Dans une vidéo diffusée sur les réseaux sociaux, un adolescent scolarisé au lycée Henri-Bergson, à Paris, et qui participait au blocus de son établissement pour protester contre la loi Travail, a été frappé par un policier. Ce dernier sera jugé pour "violences volontaires".

Bernard Cazeneuve avait promis des sanctions en cas de faute avérée. Après 48 heures de garde à vue, le policier mis en cause dans une vidéo où on le voit frapper un lycéen à Paris en marge de manifestations contre le projet de loi travail, le 24 mars dernier, a été renvoyé par le parquet devant le tribunal correctionnel, a-t-on appris ce samedi.

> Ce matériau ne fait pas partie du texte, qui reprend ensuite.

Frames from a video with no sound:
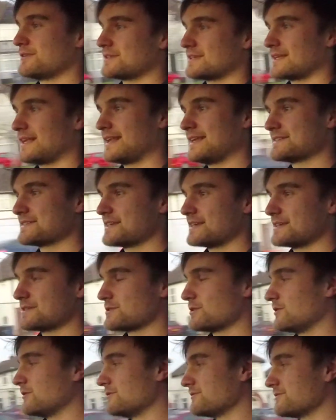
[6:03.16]
at least it
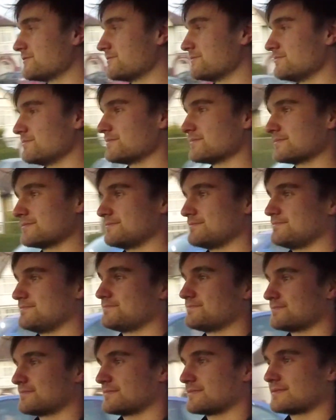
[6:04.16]
sort of
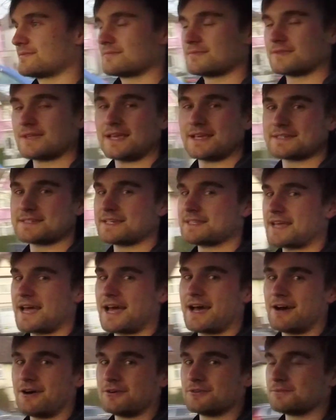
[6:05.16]
kicks it
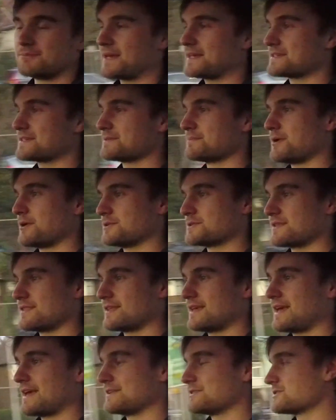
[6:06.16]
down, makes the most
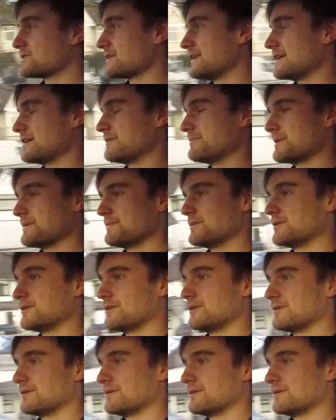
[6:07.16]
of the engine a little bit more.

Ce gardien de la paix de 26 ans sera jugé en mai pour "violences volontaires par personne dépositaire de l'autorité publique" sur le lycéen de 15 ans. Il avait été placé en garde à vue jeudi à l'Inspection générale de la police judiciaire (IGPN). Après une confrontation avec le lycéen vendredi, le parquet a requis le placement du policier sous contrôle judiciaire avec interdiction d'exercer dans l'attente de son jugement. Un juge des libertés et de la détention (JLD) doit se prononcer samedi sur cette question. 

"C'était très violent"

Jeudi 24 mars, une vidéo, tournée près du lycée Henri-Bergson, dans le XIXe arrondissement de Paris par un proche du jeune homme, avait déclenché une vague d'indignation. Sur les images, on y voit le lycéen, tenu par les bras par deux policiers avant que l'un d'entre eux ne lui assène un coup de poing violent, sans aucune raison, semble-t-il. "J'étais déjà au sol, il aurait juste pu me mettre les menottes, il m'a frappé. C'était très violent, je l'ai senti passer", avait déjà confié la jeune victime, abasourdie, à BFMTV.

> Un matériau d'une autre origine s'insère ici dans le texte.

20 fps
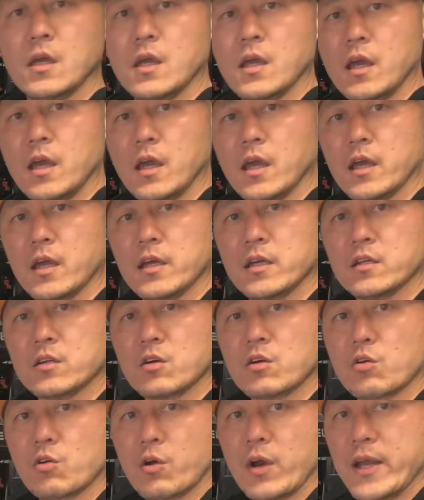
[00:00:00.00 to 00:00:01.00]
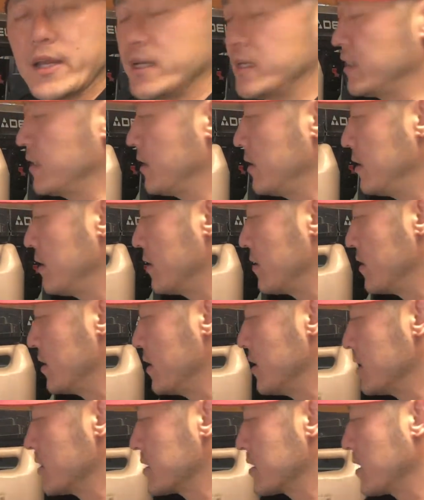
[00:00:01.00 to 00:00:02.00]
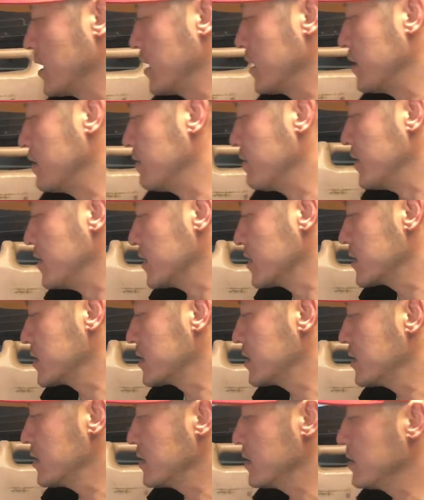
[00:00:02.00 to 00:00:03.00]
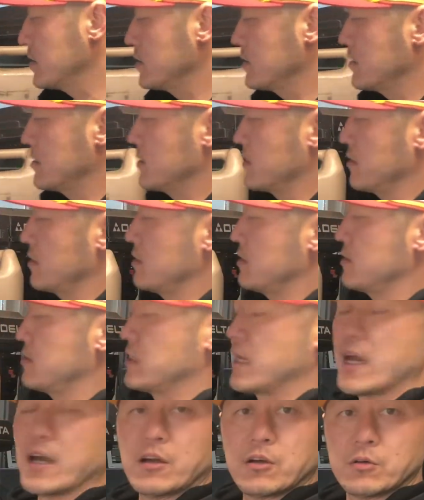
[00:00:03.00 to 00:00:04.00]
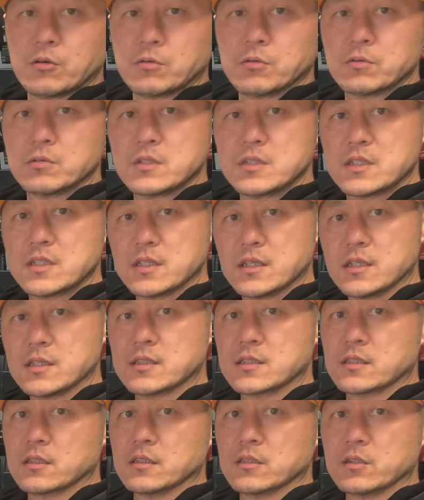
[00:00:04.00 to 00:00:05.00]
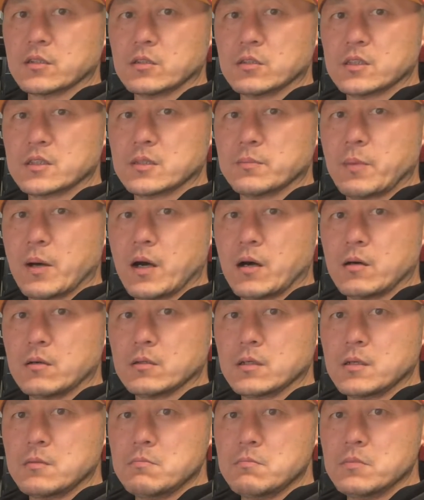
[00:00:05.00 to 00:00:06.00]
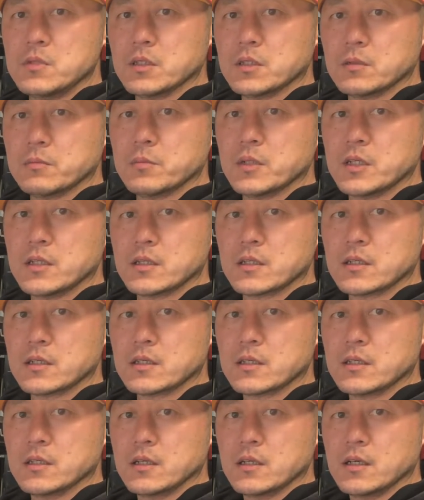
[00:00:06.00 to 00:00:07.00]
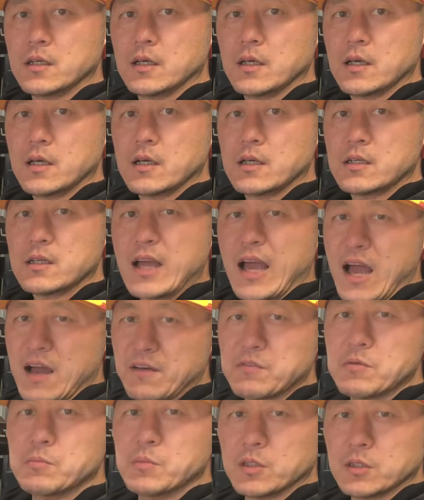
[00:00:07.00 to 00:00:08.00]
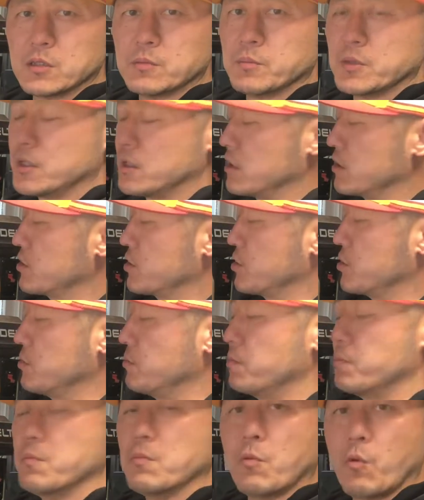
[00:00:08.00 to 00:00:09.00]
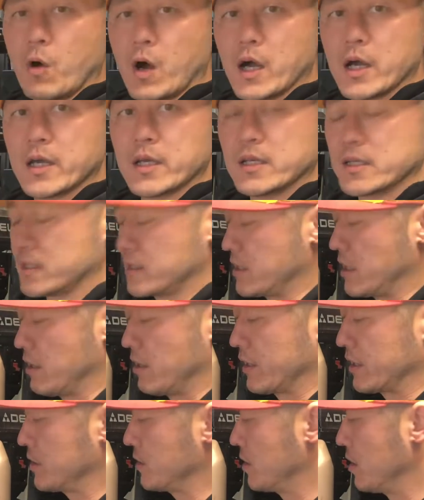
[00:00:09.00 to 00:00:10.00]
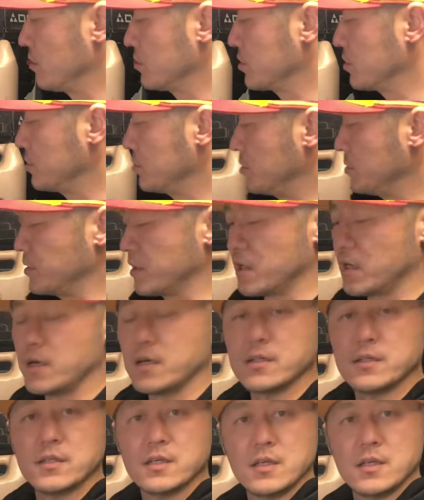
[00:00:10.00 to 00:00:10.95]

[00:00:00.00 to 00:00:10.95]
and grind the inside of this down just a little. It's about a millimeter, half a millimeter too wide. Now I can also do it on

Le ministre de l'Intérieur Bernard Cazeneuve s'était dit "choqué" et avait demandé l'ouverture d'une enquête administrative, toujours à l'IGPN. La préfecture de police de Paris avait précisé que des lycéens avaient jeté des projectiles sur des véhicules de police et provoqué des violences.

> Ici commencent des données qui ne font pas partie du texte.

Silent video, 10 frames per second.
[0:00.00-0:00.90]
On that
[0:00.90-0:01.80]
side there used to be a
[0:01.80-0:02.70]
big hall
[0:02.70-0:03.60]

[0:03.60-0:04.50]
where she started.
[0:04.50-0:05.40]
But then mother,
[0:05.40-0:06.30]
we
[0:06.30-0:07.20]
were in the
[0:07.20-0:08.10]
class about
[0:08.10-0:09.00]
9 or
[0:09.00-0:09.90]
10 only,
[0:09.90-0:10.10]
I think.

Deux commissariats pris pour cible

Le lendemain des faits, des jeunes s'en étaient pris à deux commissariats parisiens, dans les Xe et XIXe arrondissements, lançant notamment des projectiles sur les façades et tentant de briser les vitres blindées des locaux de police.

Le parquet de Paris a ouvert une seconde enquête après la diffusion de deux autres vidéos où l'on voit notamment un policier en civil, visage dissimulé par un foulard et une capuche, donner des coups de matraque à des élèves, toujours devant le lycée Bergson le 24 mars.

Deux nouvelles plaintes

Deux nouvelles plaintes ont aussi été déposées vendredi par des élèves de ce lycée. L'un d'eux, interpellé le 24 mars, fait état de violences policières lors de sa garde à vue. Il a été mis en examen pour sa participation aux incidents. Le parquet a ouvert une autre enquête sur ces nouveaux faits allégués de violences policières, a précisé la source judiciaire.

La FCPE (parents d'élèves) du lycée Bergson avait critiqué "une intervention excessivement brutale et disproportionnée de la police" et demandé "l'abandon de toute poursuite" à l'égard de l'adolescent. Des milliers de lycéens et d'étudiants ont manifesté contre la loi travail aux côtés des syndicats. Deux nouvelles journées de mobilisation sont annoncées les 5 et 9 avril.